But as @stanhu found out, every mirror from this list will be used to download the same file again, even if previous download was completed successfully and the checksum matched - it would be nice to only retry other mirrors in a case of a download failure (either network-related, bad response or mismatching checksum).

Would something like that make sense to implement?

However, in the view that you ship tarballs bundled together as part of the native Ruby Gem (which would definitely remove the immediate need to download anything), this might not be as useful any more.

What do you think @flavorjones?

Krzysztof

flavorjones commented 3 years ago

@kwilczynski Thanks for providing this context.

I'd be open to mini_portile supporting multiple mirrors; but honestly my advice to you is that you should avoid relying on mirrors at gem-installation time. They'll always be flaky and/or throttle your users, which will result in unhappy users and unactionable support requests.

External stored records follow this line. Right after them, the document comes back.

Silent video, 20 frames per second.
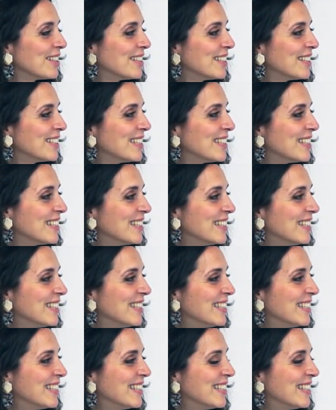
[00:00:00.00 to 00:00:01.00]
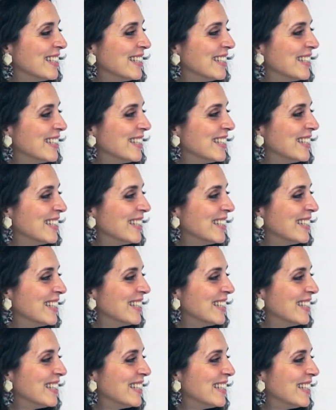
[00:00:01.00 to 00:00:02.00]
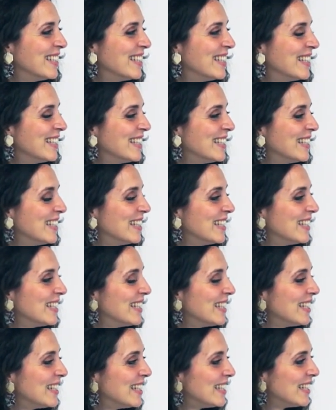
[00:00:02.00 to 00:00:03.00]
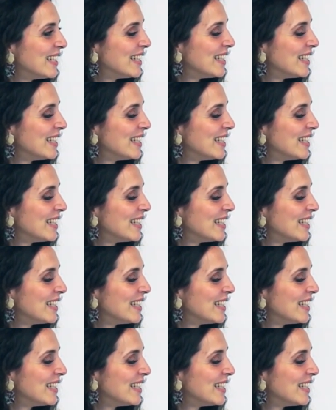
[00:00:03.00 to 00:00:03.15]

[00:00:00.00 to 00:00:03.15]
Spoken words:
This person isn't speaking.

I would recommend first try packaging your dependencies into the gem that you're shipping. This will make installation faster and more reliable for your users. The steps I'd recommend taking:

As a separate topic: packaging precompiled native gems is a little tricky, but you're already most of the way there. I'd be happy to help you put that together, if you like!

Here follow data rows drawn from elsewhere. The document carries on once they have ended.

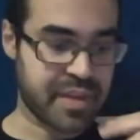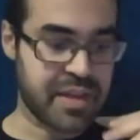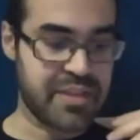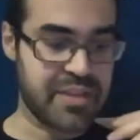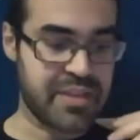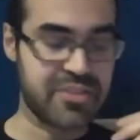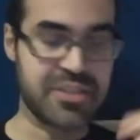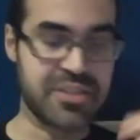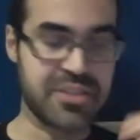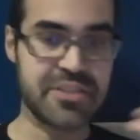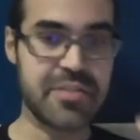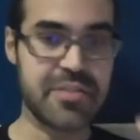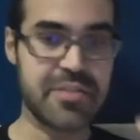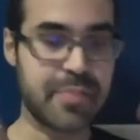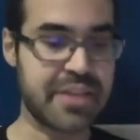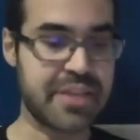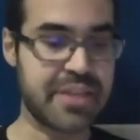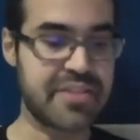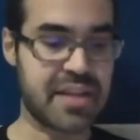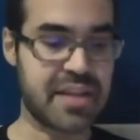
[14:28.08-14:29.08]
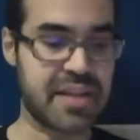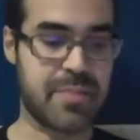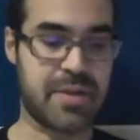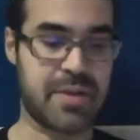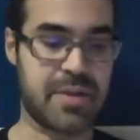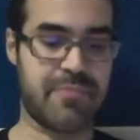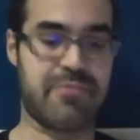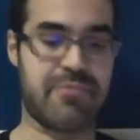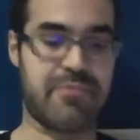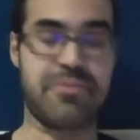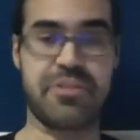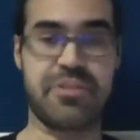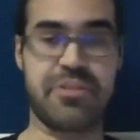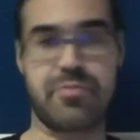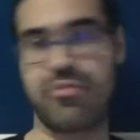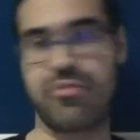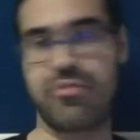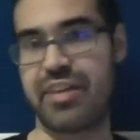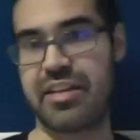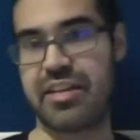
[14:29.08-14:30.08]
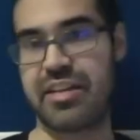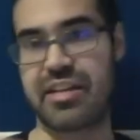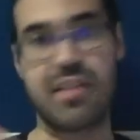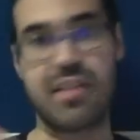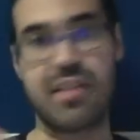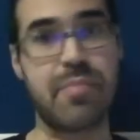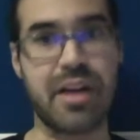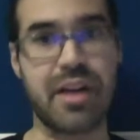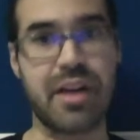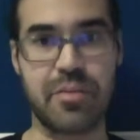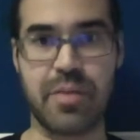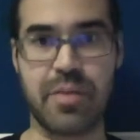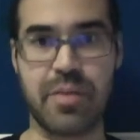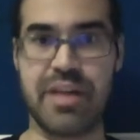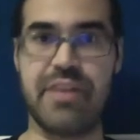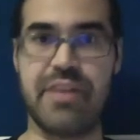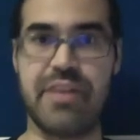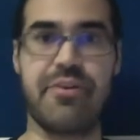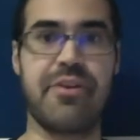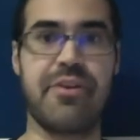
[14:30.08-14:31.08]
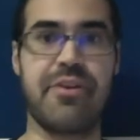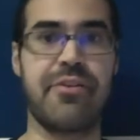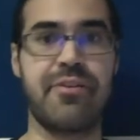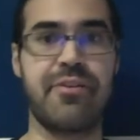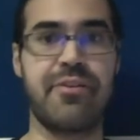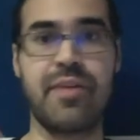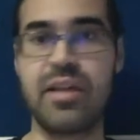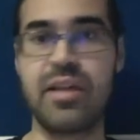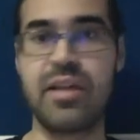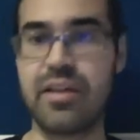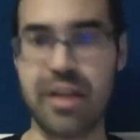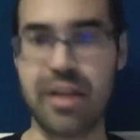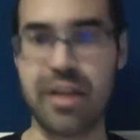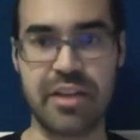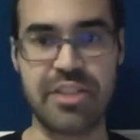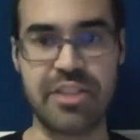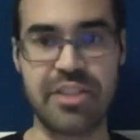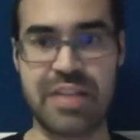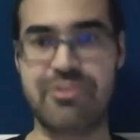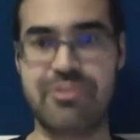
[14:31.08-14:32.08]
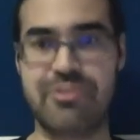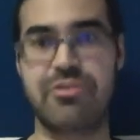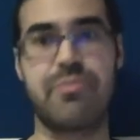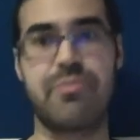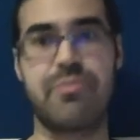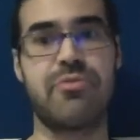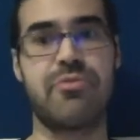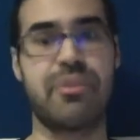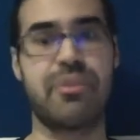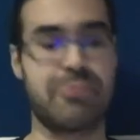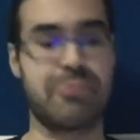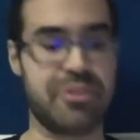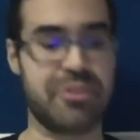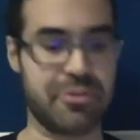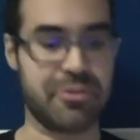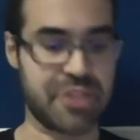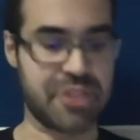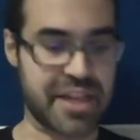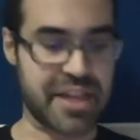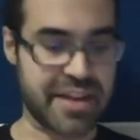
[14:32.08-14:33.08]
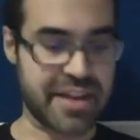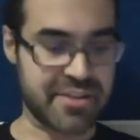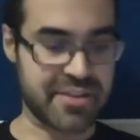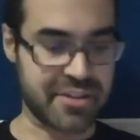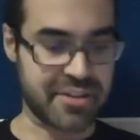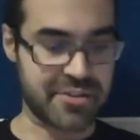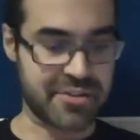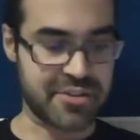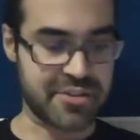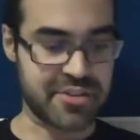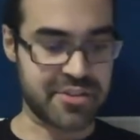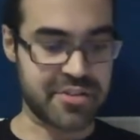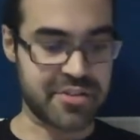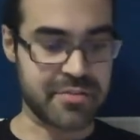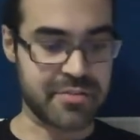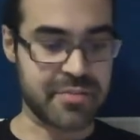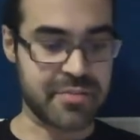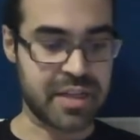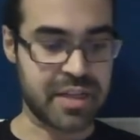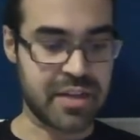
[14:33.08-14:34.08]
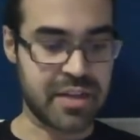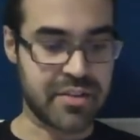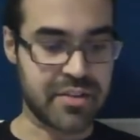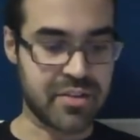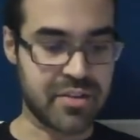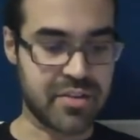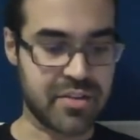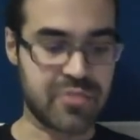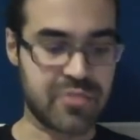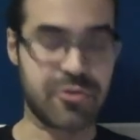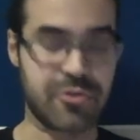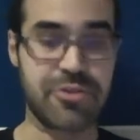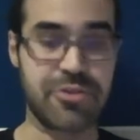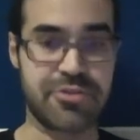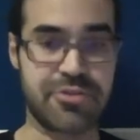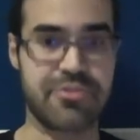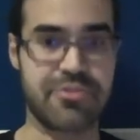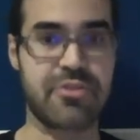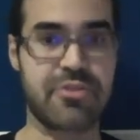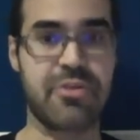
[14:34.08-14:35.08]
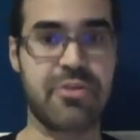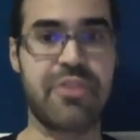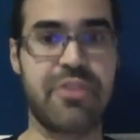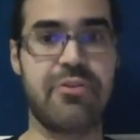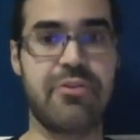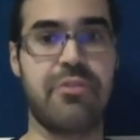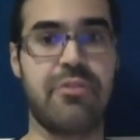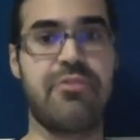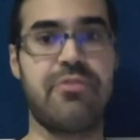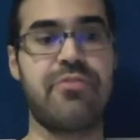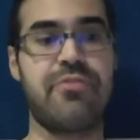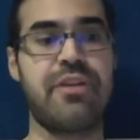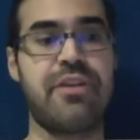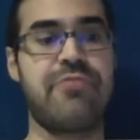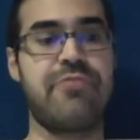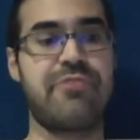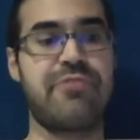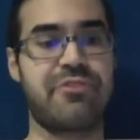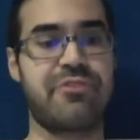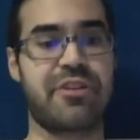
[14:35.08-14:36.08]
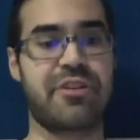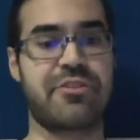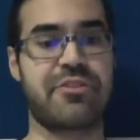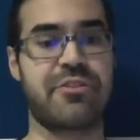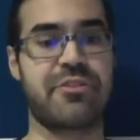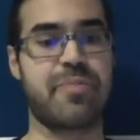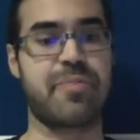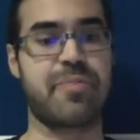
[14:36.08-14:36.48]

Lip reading: This is a big step up from just providing a compiled binary or JavaScript to run with Node.js on your system. It's for users to run their own infrastructure,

kwilczynski commented 3 years ago

Hi @flavorjones,

[...]

I'd be open to mini_portile supporting multiple mirrors; but honestly my advice to you is that you should avoid relying on mirrors at gem-installation time. They'll always be flaky and/or throttle your users, which will result in unhappy users and unactionable support requests.

This is a very good point, and the premise that @YorickPeterse held too, and I also agree. I want the users of this Ruby Gem to have the best experience possible.

I would recommend first try packaging your dependencies into the gem that you're shipping. This will make installation faster and more reliable for your users.

Definitely looks like the way to go. What is your release process for Nokogiri?

The steps I'd recommend taking:

  • make sure to verify checksums when you cook the recipe (looks like you're already doing this!)

We might move to the dependencies.yml similarly to what Nokogiri is using to track everything in a single place.

  • modify the gemspec files to include the tarball when you package the gem

Seems like puting the version we want to vendor in the ports/archives directory would make it possible for mini_portile2 to find the archive just fine - as per what I've see Nokogiri does.

As a separate topic: packaging precompiled native gems is a little tricky, but you're already most of the way there.

It definitely is involved. We have arrived at the current state thanks to a valiant effort from @stanhu, who first added vendored dependency proving that it works, and then make all the necessary work to switch over to using mini_portile2 following Nokogiri as an example of how to do it correctly (it has been a bit of a gold standard in that regards).

I'd be happy to help you put that together, if you like!

Most definitely! Only if you don't mind and have the time to do it. :) So, if you have any suggestions or critique, then by all means! We are still lacking a lot of things that Nokogiri already has such as e.g., proper dependency packaging, cross-platform support (Windows anyone?), better testing coverage and tests regarding elements that are specific to native Ruby Gems (you have a lot of additional excellent tools there - from debugging to memory leak testing), etc.

Krzysztof

kwilczynski commented 3 years ago

Hello everyone!

A small update. I think this conversation here has somewhat good timing, especially about how to distribute libmagic sensible.

We most definitely have to start bundling the tarball as part of the Ruby Gem, and perhaps start building native Ruby Gems sooner, as currently the project is using the S3 bucket I have set up some time ago, and the cost is already over $20 in transfer fees (the storage cost is insignificant). I suppose, the more people uses either GitLab or just installs the Ruby Gem, the higher the cost will be - all the CI jobs running... 😄

But sadly... I might not be able to afford this long term. This is not a complaint or otherwise - I just need to be mindful about the cost since I am currently unemployed (plus the exchange rate of USD to PLN does not help).

Nonetheless, this is nice, as it's nice to know someone I've done someone else found to be of use.

Krzysztof

flavorjones commented 3 years ago

@kwilczynski I've submitted a PR at #16 to include the tarball in the gemfile. Let me know what you think?

stanhu commented 3 years ago

Thanks @flavorjones! This problem should be gone now. I've released v0.4.0 that now includes the .tar.gz. Notice the size increase:

image